All-Star catcher Carlos Ruiz of the Philadelphia Phillies was suspended for the first 25 games of the 2013 season after a second positive test for an amphetamine. Ruiz, who hit .325 with 16 home runs, 68 RBI, and a 4.4 bWAR in 2012, will not be eligible to return to the team until April 28th, leaving the Phillies with a need at catcher.
And which team just happens to have a plethora of talent in the catching ranks? That’s right, the Toronto Blue Jays.
Toronto currently has five catchers on their 40-man roster; J.P. Arencibia, Travis d’Arnaud, John Buck, Bobby Wilson, and A.J. Jimenez. Jimenez is likely to begin the 2013 season back at Double-A New Hampshire, while d’Arnaud, coming off of a season lost to injury, will likely begin 2013 at Triple-A Buffalo. That leave Arencibia, Buck, and Wilson as three men playing for 2 positions on the opening day roster.
One of Buck or Arencibia will not be in Toronto when camp breaks.

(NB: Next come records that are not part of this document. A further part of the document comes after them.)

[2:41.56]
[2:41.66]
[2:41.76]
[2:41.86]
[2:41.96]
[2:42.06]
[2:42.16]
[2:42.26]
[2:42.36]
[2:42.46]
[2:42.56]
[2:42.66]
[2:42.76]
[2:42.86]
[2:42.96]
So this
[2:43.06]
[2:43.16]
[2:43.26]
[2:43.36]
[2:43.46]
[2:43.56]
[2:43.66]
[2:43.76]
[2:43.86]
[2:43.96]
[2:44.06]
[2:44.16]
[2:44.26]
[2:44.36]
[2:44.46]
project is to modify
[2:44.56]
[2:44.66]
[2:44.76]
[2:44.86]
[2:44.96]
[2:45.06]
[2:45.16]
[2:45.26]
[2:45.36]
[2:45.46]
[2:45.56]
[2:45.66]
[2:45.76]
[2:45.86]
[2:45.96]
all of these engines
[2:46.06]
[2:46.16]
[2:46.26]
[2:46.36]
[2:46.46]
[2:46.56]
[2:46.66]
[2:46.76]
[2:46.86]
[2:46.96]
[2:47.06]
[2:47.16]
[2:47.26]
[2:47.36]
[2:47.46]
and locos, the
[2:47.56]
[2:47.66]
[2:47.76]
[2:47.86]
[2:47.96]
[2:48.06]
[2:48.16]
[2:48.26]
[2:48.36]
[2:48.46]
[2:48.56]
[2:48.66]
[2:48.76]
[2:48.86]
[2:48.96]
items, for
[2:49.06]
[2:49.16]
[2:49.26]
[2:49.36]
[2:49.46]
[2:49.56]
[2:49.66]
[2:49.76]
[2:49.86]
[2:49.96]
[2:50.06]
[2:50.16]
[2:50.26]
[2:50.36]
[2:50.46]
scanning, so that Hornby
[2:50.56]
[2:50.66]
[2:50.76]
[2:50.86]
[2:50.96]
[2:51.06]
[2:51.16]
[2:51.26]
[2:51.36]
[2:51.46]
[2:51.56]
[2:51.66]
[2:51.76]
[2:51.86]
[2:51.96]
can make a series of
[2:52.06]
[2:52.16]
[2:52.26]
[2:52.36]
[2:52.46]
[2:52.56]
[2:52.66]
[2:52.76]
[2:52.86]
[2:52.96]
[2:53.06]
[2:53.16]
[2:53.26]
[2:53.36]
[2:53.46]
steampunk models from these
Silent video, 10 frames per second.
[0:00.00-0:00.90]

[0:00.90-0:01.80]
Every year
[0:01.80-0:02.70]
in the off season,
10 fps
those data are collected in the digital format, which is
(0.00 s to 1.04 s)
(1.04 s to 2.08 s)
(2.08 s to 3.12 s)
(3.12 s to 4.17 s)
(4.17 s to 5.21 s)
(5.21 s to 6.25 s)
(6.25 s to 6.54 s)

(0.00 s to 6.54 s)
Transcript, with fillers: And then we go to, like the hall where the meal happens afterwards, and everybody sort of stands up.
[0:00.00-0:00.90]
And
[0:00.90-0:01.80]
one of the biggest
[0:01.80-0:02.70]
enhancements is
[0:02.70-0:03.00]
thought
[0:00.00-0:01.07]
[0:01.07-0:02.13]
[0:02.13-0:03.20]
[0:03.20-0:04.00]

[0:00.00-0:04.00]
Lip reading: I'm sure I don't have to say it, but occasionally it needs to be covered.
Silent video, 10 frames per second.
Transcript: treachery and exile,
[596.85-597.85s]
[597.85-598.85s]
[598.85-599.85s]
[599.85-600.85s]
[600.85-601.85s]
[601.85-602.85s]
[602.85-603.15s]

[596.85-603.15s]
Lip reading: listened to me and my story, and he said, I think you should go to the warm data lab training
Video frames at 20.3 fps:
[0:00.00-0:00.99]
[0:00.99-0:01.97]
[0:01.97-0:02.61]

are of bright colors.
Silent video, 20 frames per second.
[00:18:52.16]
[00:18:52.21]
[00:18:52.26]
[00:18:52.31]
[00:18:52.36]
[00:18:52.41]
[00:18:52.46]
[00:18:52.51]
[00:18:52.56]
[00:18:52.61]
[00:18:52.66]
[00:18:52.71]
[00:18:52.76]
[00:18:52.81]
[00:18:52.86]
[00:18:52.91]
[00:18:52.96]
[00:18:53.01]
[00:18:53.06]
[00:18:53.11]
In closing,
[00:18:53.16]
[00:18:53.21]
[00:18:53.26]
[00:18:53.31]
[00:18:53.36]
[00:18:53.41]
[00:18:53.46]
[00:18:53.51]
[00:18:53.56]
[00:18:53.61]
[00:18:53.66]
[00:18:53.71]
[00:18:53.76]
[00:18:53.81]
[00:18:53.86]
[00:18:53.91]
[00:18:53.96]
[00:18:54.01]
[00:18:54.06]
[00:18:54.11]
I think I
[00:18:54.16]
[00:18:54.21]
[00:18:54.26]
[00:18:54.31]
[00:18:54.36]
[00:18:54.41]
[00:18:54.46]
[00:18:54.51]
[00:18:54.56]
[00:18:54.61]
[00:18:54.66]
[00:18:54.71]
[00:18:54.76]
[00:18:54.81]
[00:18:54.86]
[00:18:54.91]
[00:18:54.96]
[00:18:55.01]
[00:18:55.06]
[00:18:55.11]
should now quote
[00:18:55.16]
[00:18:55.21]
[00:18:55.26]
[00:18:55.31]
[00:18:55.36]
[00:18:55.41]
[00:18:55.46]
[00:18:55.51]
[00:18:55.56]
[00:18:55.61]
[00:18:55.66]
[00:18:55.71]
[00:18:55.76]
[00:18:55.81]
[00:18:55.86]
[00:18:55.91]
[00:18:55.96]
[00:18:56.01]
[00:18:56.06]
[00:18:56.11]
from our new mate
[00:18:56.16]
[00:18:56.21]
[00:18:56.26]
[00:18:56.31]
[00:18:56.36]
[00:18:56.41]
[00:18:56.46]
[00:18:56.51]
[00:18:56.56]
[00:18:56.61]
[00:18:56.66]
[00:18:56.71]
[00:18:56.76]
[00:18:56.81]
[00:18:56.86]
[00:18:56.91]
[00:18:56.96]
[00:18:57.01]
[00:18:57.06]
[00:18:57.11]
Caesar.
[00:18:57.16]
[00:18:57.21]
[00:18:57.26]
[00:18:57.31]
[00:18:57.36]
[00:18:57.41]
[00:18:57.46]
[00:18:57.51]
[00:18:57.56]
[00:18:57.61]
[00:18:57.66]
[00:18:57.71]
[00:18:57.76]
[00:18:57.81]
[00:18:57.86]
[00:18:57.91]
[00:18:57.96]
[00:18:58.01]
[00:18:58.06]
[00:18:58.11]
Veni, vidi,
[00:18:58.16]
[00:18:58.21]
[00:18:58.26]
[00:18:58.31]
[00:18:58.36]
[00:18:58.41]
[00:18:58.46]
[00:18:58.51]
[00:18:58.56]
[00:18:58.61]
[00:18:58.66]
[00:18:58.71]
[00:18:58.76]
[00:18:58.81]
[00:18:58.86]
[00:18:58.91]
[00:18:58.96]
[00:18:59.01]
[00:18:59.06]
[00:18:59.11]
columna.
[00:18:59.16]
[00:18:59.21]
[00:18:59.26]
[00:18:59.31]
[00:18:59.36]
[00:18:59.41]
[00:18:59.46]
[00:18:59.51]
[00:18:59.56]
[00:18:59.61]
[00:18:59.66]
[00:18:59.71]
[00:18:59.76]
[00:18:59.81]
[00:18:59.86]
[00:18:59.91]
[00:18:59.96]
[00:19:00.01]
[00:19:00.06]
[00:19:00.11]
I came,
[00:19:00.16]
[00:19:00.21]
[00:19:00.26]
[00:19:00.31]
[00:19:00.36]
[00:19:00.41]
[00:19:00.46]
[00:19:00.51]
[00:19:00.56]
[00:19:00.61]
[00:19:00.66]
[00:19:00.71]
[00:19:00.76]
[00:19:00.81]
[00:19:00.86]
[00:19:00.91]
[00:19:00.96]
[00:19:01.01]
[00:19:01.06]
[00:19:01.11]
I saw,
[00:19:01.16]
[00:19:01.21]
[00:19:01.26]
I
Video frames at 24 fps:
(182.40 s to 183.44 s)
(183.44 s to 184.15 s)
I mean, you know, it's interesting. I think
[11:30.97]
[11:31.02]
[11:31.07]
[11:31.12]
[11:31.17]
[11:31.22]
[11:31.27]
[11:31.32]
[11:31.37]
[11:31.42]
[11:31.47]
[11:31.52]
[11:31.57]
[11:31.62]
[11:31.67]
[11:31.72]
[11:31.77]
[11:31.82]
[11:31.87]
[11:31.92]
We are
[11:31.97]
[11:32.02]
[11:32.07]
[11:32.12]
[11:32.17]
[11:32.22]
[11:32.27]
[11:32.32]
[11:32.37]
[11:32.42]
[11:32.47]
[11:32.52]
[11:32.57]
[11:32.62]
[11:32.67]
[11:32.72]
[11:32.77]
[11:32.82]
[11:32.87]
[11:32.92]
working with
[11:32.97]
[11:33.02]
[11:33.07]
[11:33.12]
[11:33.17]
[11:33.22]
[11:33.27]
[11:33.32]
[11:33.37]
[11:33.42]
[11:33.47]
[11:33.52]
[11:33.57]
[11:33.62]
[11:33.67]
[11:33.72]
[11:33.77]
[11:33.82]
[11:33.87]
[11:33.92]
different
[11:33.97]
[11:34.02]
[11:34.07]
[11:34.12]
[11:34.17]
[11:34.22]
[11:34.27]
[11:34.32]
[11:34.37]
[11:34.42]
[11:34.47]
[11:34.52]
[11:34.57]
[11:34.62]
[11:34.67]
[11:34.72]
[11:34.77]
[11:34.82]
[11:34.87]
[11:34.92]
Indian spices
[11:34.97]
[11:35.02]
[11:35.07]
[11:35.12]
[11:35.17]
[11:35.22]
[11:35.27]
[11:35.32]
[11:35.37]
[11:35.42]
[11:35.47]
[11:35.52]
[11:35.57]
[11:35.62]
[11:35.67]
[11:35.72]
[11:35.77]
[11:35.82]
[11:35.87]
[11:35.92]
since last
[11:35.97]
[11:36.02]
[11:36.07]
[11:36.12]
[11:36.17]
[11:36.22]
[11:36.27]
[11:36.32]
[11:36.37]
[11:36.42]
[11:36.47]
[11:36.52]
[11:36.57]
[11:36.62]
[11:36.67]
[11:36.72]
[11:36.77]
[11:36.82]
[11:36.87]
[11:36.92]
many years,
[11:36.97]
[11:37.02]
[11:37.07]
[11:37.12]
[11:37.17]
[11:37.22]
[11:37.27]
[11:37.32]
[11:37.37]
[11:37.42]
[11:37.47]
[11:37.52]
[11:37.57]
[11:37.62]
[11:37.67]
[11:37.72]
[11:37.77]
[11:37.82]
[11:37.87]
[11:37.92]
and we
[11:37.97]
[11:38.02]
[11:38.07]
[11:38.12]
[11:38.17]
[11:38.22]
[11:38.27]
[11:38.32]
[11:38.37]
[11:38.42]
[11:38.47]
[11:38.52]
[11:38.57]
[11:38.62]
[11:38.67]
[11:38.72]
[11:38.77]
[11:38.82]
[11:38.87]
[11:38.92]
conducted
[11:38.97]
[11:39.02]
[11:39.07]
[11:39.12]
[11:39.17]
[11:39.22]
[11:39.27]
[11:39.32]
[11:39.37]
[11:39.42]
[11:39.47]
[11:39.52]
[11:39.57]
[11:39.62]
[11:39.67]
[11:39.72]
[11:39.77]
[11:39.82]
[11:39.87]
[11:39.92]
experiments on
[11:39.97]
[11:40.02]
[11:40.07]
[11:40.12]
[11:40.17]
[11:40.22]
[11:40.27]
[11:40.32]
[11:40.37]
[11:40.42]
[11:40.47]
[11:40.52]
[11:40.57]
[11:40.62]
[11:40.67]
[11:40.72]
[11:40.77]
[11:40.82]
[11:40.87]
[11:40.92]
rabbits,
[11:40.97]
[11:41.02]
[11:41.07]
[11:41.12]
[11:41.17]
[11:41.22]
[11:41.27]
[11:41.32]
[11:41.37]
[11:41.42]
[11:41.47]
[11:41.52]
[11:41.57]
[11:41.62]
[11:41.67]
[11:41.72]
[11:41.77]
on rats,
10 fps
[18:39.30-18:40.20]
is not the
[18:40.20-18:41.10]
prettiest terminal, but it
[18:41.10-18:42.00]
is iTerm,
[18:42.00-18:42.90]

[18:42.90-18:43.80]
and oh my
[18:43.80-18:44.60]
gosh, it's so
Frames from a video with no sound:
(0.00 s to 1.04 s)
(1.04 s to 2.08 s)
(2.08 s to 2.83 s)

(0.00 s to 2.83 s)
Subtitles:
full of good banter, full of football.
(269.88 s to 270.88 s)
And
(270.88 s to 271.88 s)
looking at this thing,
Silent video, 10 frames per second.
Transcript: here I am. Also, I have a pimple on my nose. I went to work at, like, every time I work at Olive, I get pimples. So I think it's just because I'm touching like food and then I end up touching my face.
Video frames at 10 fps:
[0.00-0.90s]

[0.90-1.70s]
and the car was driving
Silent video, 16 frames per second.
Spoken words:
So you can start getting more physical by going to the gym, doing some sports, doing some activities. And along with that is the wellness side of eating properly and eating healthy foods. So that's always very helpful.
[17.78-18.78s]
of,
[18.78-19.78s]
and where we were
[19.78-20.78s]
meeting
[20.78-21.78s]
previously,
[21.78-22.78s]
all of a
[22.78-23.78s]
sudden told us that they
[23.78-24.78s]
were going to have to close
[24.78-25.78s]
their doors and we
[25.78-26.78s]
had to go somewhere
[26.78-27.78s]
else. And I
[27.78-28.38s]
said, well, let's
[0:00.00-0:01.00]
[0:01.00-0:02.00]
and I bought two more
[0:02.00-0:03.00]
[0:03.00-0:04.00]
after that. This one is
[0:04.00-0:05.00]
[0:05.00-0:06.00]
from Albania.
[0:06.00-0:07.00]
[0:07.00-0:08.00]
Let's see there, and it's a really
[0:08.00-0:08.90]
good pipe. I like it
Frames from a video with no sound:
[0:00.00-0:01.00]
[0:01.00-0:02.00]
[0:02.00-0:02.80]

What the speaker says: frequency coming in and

While the Blue Jays would like to move Buck, Arencibia carries a higher trade value than Buck, who enjoyed his only All-Star season while with Toronto in 2010. Buck was acquired as a throw-in in the monster deal with the Marlins and has $6 million due to him in 2013. Arencibia is still pre-arbitration eligible and made only $489,000 in 2012.
Moving Arencibia would net a bigger return in that he has more long-term upside than Buck. Trading him, and then using Buck for one season, also opens up the position in 2014 for d’Arnaud, the expected heir-apparent to the tools of ignorance.
With the Ruiz suspension, the Phillies can get added to a list that already includes the Rangers, Mets, and White Sox (should they choose not to resign A.J. Pierzynski). Philadelphia’s needs are a little lower than the others, as they have Erik Kratz slated to step in and signed Hunberto Quintero as a possible back-up option. Ultimately, the Mets and Rangers are still the better trade match-ups, but Philadelphia’s situation creates a little more bargaining power for Alex Anthopoulos.
And with the Winter Meetings slated to begin on Monday December 3rd, a little more bargaining power is all Toronto’s general manager needs.